29 According to Mr Ayling's submission, since clauses 7.1 and 7.2 of the DCP and figure 8 were directly pertinent to the issue of location, the commissioner was entitled to give them significant weight although not in itself determinative. The commissioner was, therefore, entitled to conclude (at par [44] of his decision) that the weight to be given to the whole DCP is significant. Mr Ayling argues that the DCP demonstrates a planning approach in relation to the provision of commercial and community facilities for the area covered by the DCP. Although there is flexibility in the DCP, cll 7.1, 7.2 and figure 8 demonstrate a fundamental planning strategy related to the long term development of the area and therefore, significant weight is attached to these provisions. The commissioner's finding of non-compliance with these provisions was sufficient to warrant refusal of the application.
30 I agree with the council's submissions. Section 79C(1) of the Act requires the consent authority, in determining a development application, to take into consideration a number of matters as are of relevance to the development the subject of the development application. A relevant consideration is any development control plan.

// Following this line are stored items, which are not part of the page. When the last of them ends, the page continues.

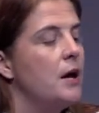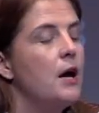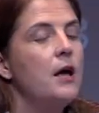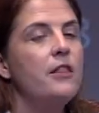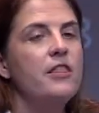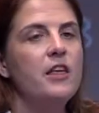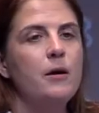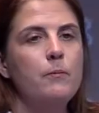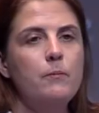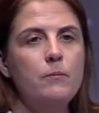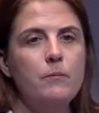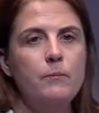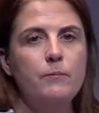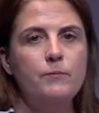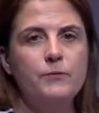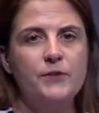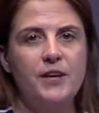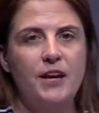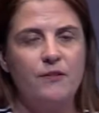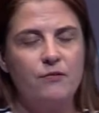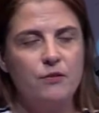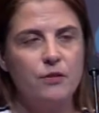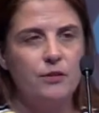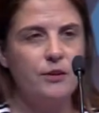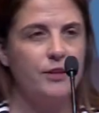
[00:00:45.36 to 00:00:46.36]
Then,
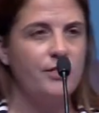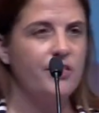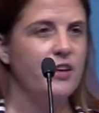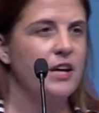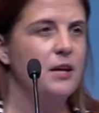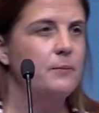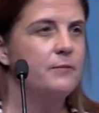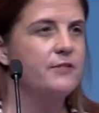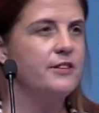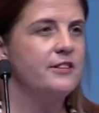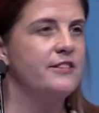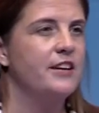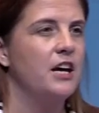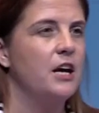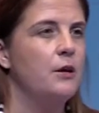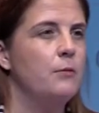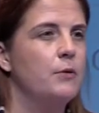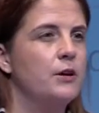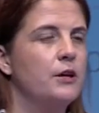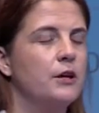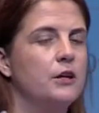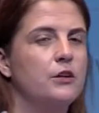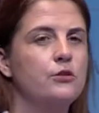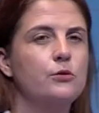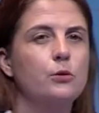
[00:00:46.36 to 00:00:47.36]
given the theme today, we're
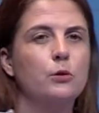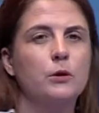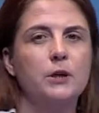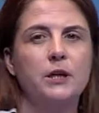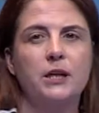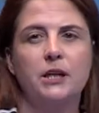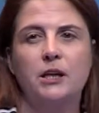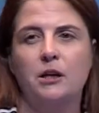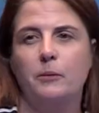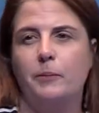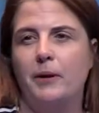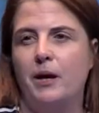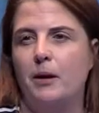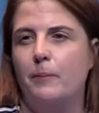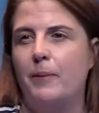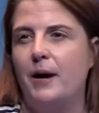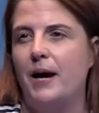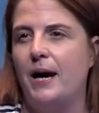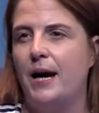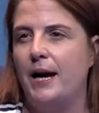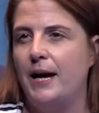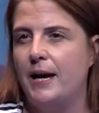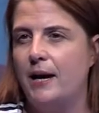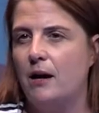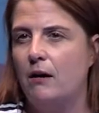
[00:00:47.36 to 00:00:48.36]
going to talk a little bit
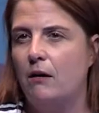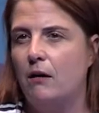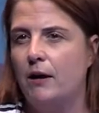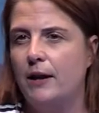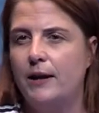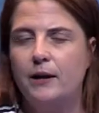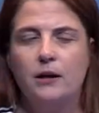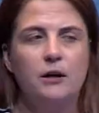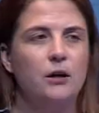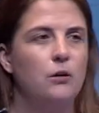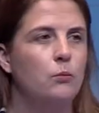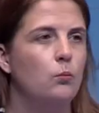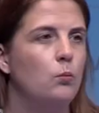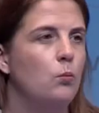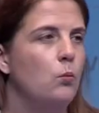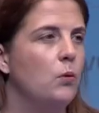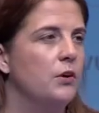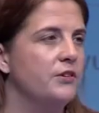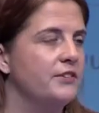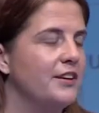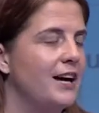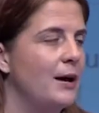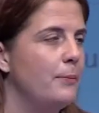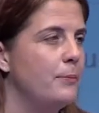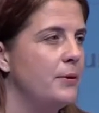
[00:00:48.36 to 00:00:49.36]
about AI and
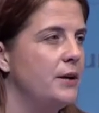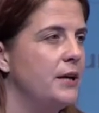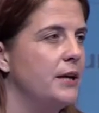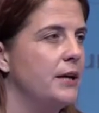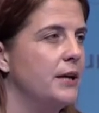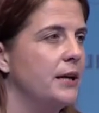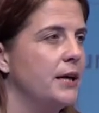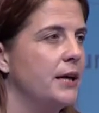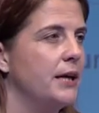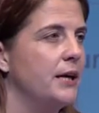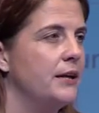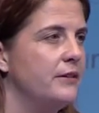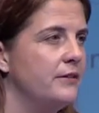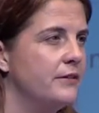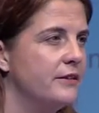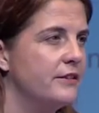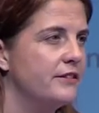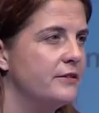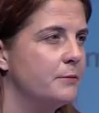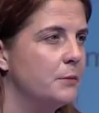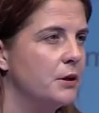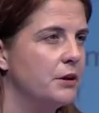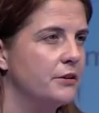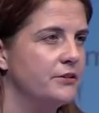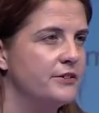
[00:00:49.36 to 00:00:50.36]
what's happening in the
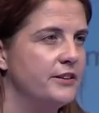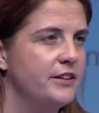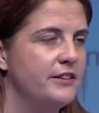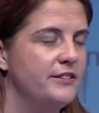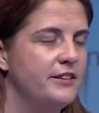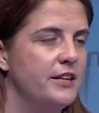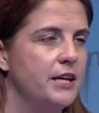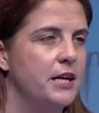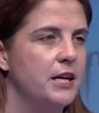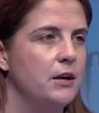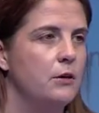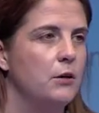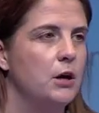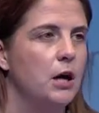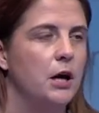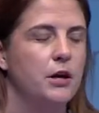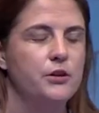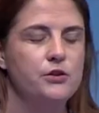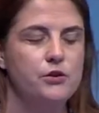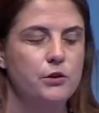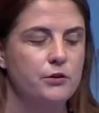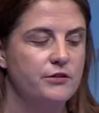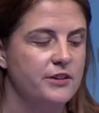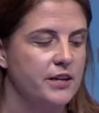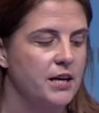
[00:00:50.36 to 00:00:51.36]
smart city
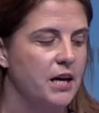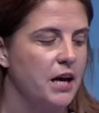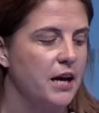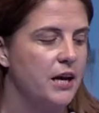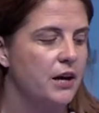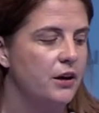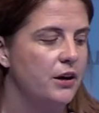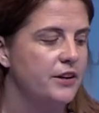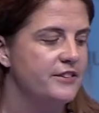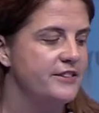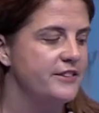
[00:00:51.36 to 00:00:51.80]
and using AI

31 In Zhang, cl 4.0 of DCP 23 in that case listed standards concerning the access and location requirements of brothels, specifying minimum distances from residentially zoned land, any place of public worship, school, community facility, child care centre etc. Spigelman CJ (Meagher and Beazley JJA concurring) said (at [75]):
The consent authority has a wide ranging discretion - one of the matters required to be taken into account is 'the public interest' - but the discretion is not at large and is not unfettered. DCP 23 had to be considered as a "fundamental element" in or a "focal point" of the decision making process. A provision so directly pertinent to the application for consent before the Council as was cl 4.0 of DCP 23 was entitled to significant weight in the decision making process but was not, of course, determinative.
32 I am unable to find any error on the commissioner's part. As the commissioner said in par [44] of his decision, the proposal "undermines the orderly provision of commercial and community facilities for the Mary's [sic] Mount release area". Moreover, the commissioner recognised the flexibility inherent in the LEP and in the DCP but did not accept that flexibility as an opportunity to depart from "an adopted and fundamental planning strategy" for the long-term development of the area. In other words, the commissioner found that figure 8 was directly pertinent to the application for consent in the same way that cl 4.0 of DCP 23 in Zhang was found to be directly pertinent to the application for consent in that case. It was clearly open to the commissioner to so find in view of the statement in cl 7.2 of the DCP that "two areas have been identified for community facilities that reinforce the grouping of community facilities …". The fact that the commissioner gave determinative weight to a particular provision does not involve a question of law: Coles v Woollahra Municipal Council (1986) 59 LGRA 133 at 146; Minister for Aboriginal Affairs v Peko-Wallsend Ltd (1986) 162 CLR 24 at 41; BP Australia Ltd v Campbelltown City Council (1994) 83 LGERA 274 at 278; Attorney General (NSW) v X (2000) 49 NSWLR 653 at 666; Terrace Tower Holdings Pty Ltd v Sutherland Shire Council (2003) 129 LGERA 195 at [57]. It follows that this ground of appeal is not established.